Examine the material below. Gather every line in which the string "video" appears.

··········

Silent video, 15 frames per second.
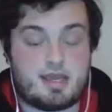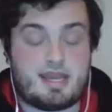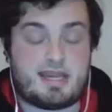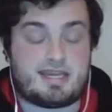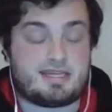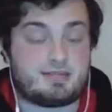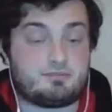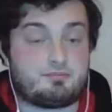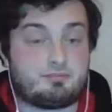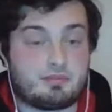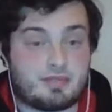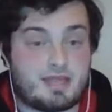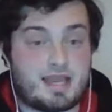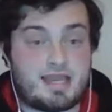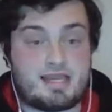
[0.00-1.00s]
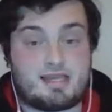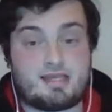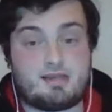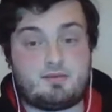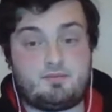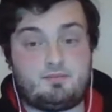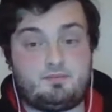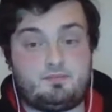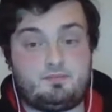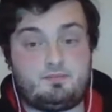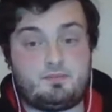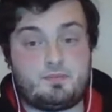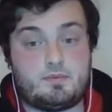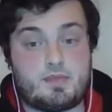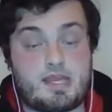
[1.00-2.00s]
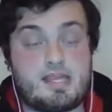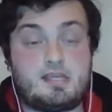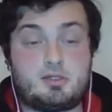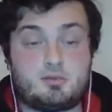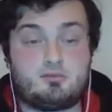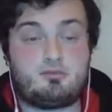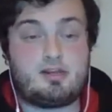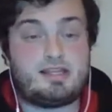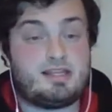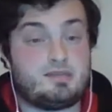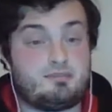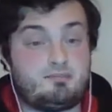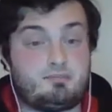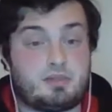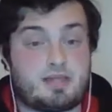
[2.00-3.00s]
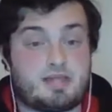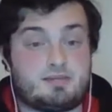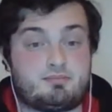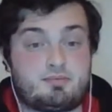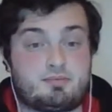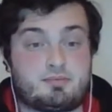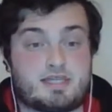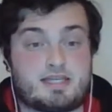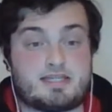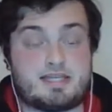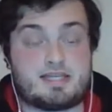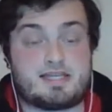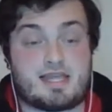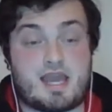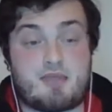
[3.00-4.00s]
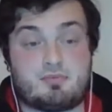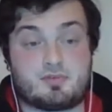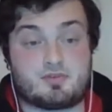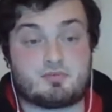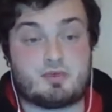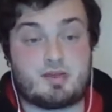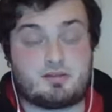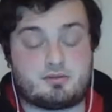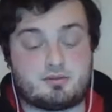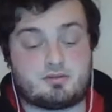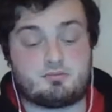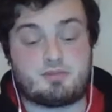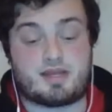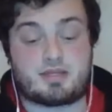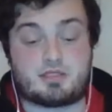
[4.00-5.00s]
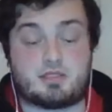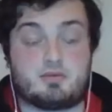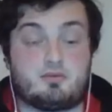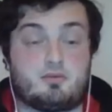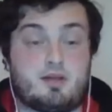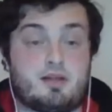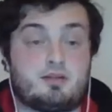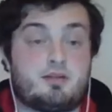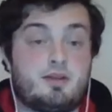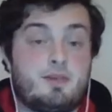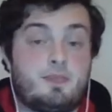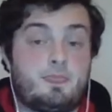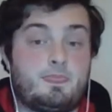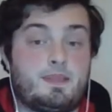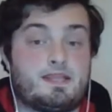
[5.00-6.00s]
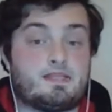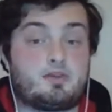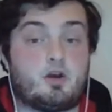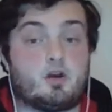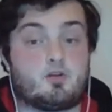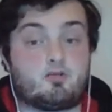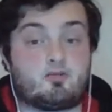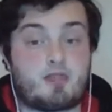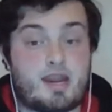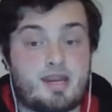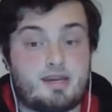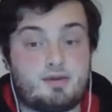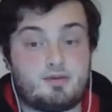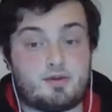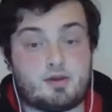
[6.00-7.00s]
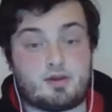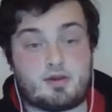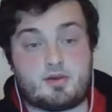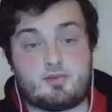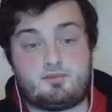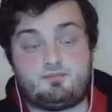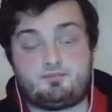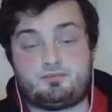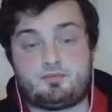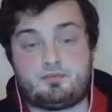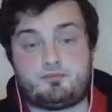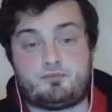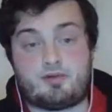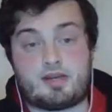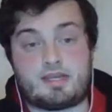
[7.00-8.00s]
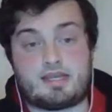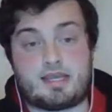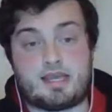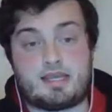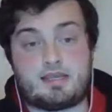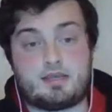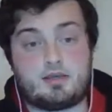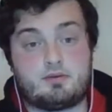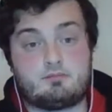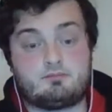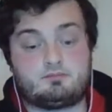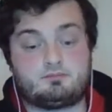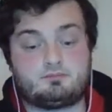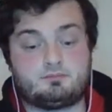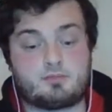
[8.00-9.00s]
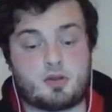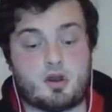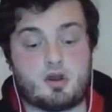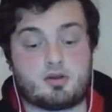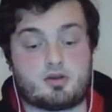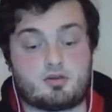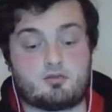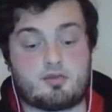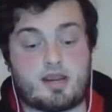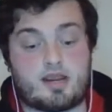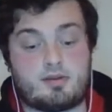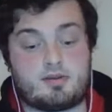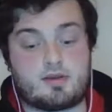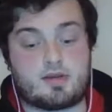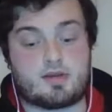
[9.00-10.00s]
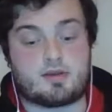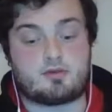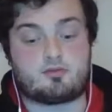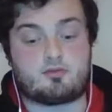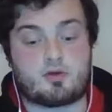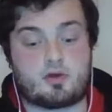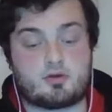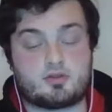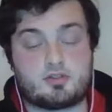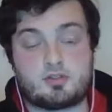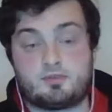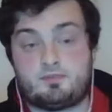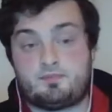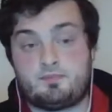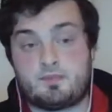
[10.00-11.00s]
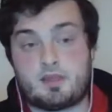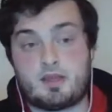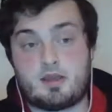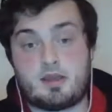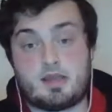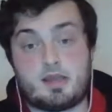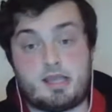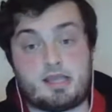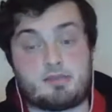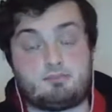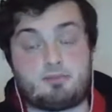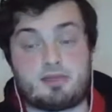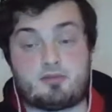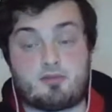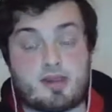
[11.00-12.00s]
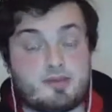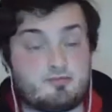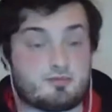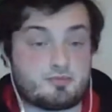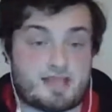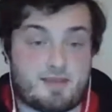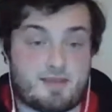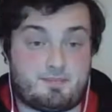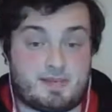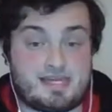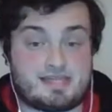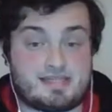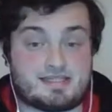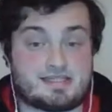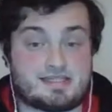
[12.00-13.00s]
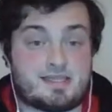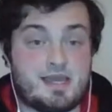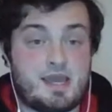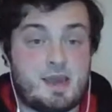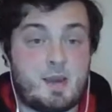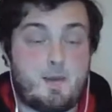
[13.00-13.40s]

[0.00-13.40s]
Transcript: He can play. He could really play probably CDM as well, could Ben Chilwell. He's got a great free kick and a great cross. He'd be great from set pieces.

··········

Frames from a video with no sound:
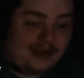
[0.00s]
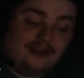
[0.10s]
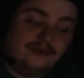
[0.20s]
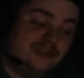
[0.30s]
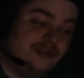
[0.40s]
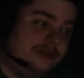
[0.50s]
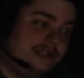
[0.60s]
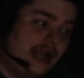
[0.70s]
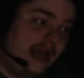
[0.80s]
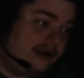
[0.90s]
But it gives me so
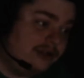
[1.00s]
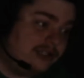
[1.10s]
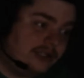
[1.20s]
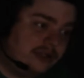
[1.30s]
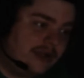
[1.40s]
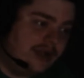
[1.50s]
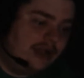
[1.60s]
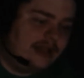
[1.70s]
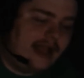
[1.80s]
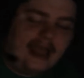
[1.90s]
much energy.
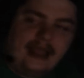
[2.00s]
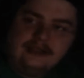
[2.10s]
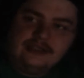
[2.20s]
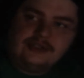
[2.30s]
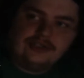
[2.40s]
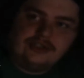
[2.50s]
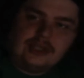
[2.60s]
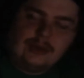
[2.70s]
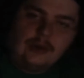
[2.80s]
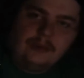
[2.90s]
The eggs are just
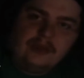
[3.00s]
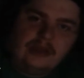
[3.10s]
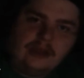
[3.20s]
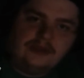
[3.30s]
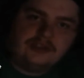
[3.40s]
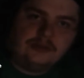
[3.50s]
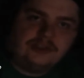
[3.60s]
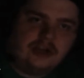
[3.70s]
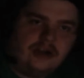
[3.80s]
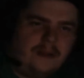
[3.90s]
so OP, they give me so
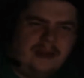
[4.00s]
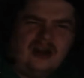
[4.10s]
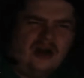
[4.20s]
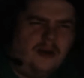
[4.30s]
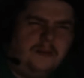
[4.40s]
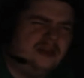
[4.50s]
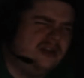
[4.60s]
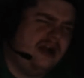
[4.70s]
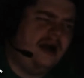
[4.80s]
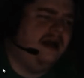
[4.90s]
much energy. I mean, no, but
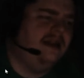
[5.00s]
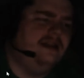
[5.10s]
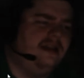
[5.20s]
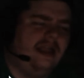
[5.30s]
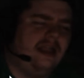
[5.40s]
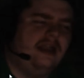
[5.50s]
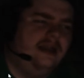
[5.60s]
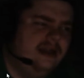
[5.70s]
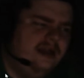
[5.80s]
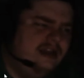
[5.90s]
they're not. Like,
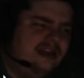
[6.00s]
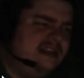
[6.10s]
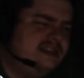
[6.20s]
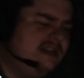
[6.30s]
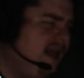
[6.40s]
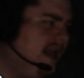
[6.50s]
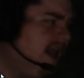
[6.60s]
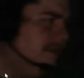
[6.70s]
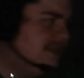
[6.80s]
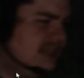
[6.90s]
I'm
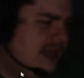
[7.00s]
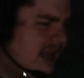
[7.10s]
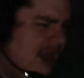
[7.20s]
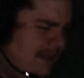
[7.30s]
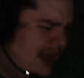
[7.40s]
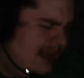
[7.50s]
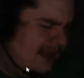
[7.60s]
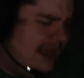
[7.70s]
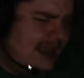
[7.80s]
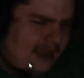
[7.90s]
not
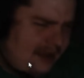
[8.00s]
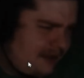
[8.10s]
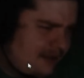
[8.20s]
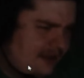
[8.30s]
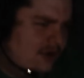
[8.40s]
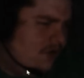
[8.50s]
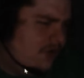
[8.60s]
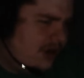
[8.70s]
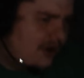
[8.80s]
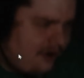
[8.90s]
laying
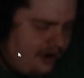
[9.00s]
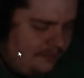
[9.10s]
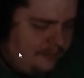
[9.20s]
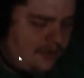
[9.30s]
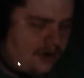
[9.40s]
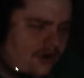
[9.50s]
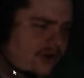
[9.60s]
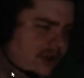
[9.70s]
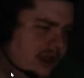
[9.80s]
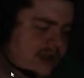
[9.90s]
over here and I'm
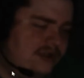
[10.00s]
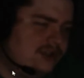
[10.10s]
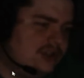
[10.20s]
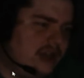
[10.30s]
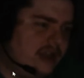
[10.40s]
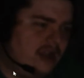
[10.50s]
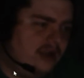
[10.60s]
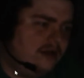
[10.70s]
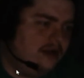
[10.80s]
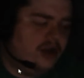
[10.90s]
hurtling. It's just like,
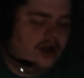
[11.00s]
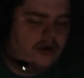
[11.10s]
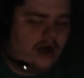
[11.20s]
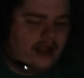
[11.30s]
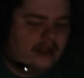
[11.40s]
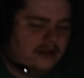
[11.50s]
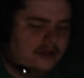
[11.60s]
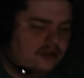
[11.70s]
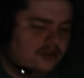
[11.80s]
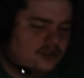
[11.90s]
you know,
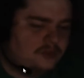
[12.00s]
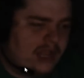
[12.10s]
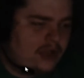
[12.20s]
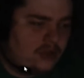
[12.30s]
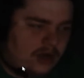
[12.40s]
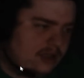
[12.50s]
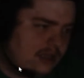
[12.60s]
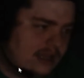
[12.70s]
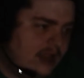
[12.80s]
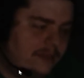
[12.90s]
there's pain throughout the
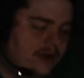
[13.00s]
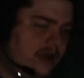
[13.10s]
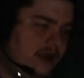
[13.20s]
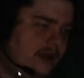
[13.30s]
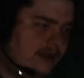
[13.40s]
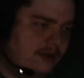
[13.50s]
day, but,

··········

* Solution to the problem *
Silent video, 15 frames per second.
Frames from a video with no sound:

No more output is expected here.